Charles Schwartz, a retired UC Berkeley professor who has studied UC finances for a quarter-century, notes that there has been huge growth in UC employees in the supervisor category, especially on the staffs of chancellors, deputy chancellors and deans. Who, Schwartz asks, are they “supervising”?

The proliferation of college bureaucrats has not been limited to UC; it follows a national pattern. Johns Hopkins professor Benjamin Ginsberg’s 2011 book, “The Fall of the Faculty: The Rise of the All-Administrative University and Why It Matters,” coined the term “deanlets” to describe those in the job category that Schwartz cited.

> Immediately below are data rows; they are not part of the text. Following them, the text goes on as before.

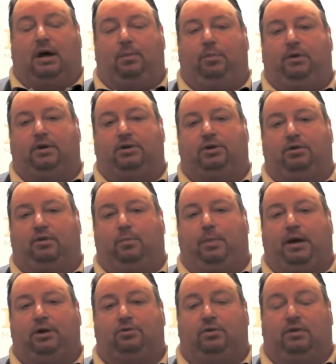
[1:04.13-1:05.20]
time, we issue the
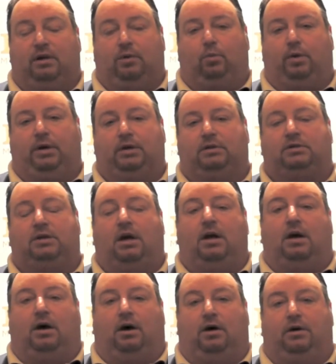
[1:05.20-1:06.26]
patron that wins
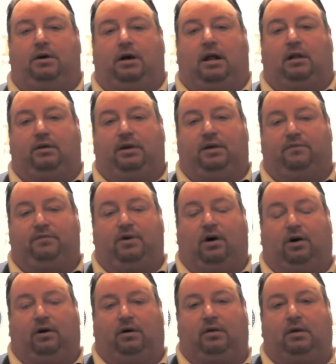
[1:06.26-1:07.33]
a $100 gift
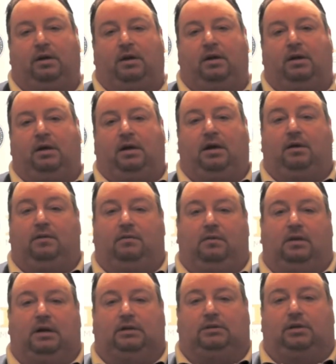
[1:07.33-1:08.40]
card.
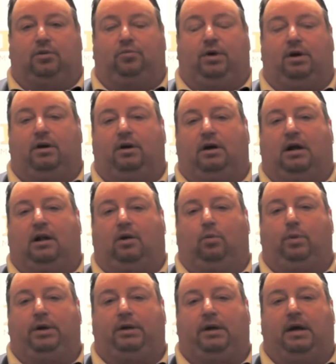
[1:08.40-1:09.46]
It's a $300
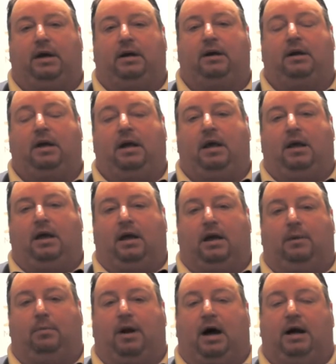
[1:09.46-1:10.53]
weekend,
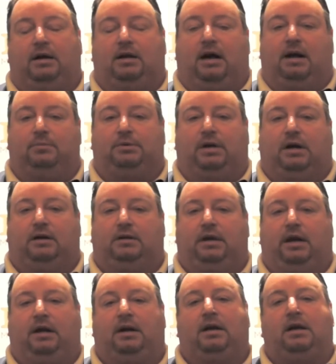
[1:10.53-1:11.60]
and 9 times out of
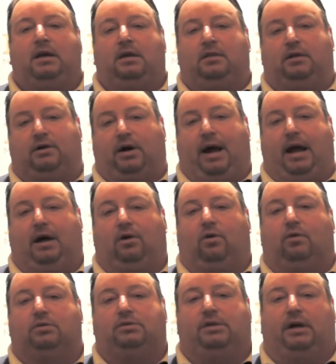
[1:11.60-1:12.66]
10, there are
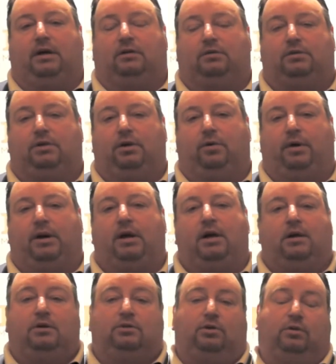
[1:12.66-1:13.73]
add-on sales to it,
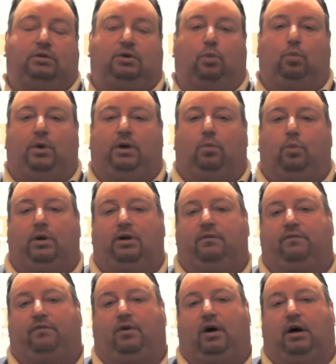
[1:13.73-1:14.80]
so it's a win-win
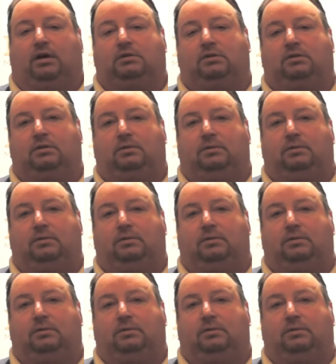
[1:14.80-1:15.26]
for us.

Scholars who have studied the subject think they’ve zeroed in on what’s causing this: the political science theory of empire-building. Leaders believe their organizations gain more prestige and power the bigger they get. They resist attempts to scrutinize whether the growth is sensible or defensible on the grounds that of course they know best.

That certainly sounds like the UC under President Janet Napolitano. Even though state leaders are so frustrated with the murky financial reporting from their flagship university system that they’ve ordered seven audits of UC since 2012, UC glides along, impervious to its obligations to elected leaders and taxpayers alike. Last year, UC even issued an official “accountability report” largely focused on its accomplishments instead of concerns about administrative bloat or vague financial statements.

Brown and the Legislature should not tolerate this irresponsibility. The state budget is their lever to force change. Let’s get on with it.